Work to be completed
All the entries need to be duplicated exactly, with the pictures omitted.

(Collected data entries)
- - -

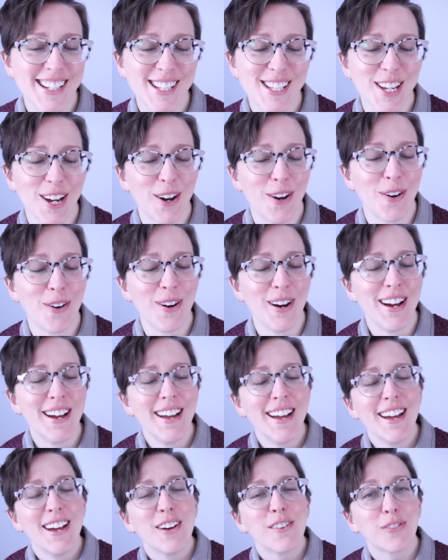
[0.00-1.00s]
So
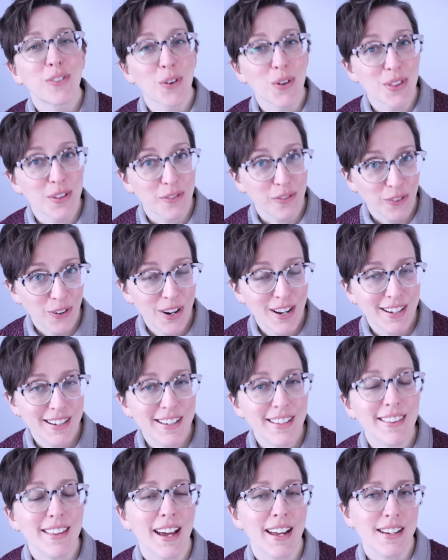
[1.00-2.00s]
for the front,
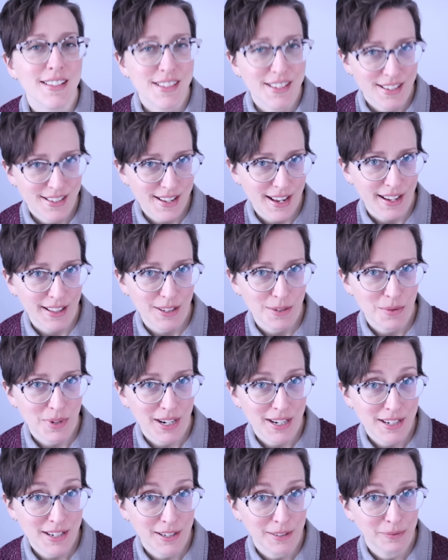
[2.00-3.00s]
that is exactly what
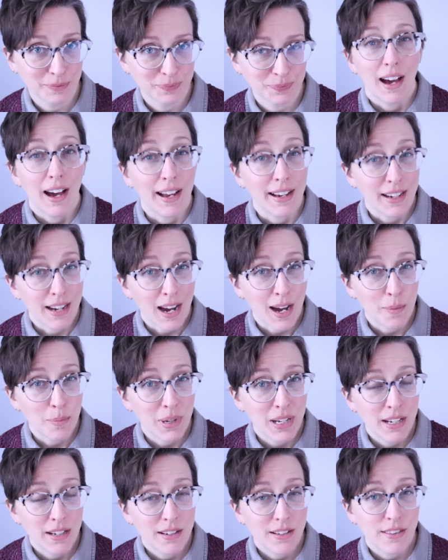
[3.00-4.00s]
I did. I
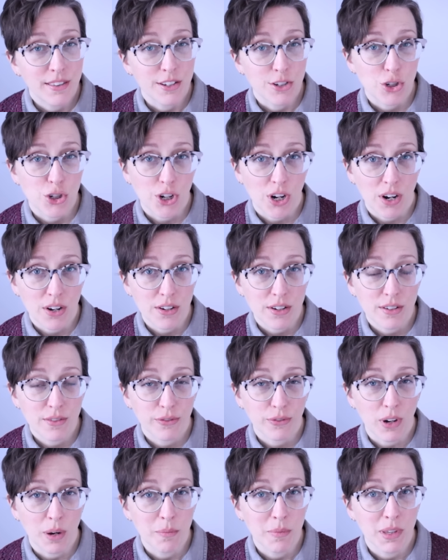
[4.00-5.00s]
copied the chart
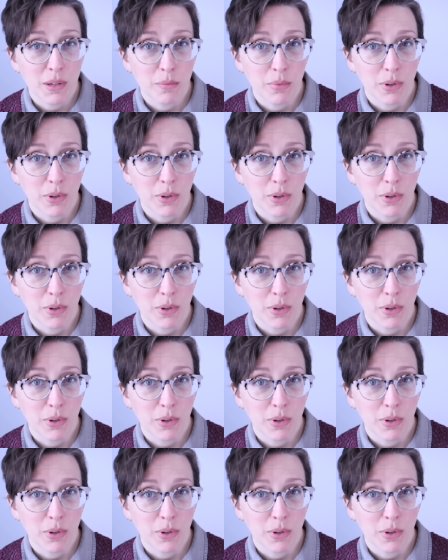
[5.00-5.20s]
from the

- - -

Answer area
[0.00-1.00s]
So
[1.00-2.00s]
for the front,
[2.00-3.00s]
that is exactly what
[3.00-4.00s]
I did. I
[4.00-5.00s]
copied the chart
[5.00-5.20s]
from the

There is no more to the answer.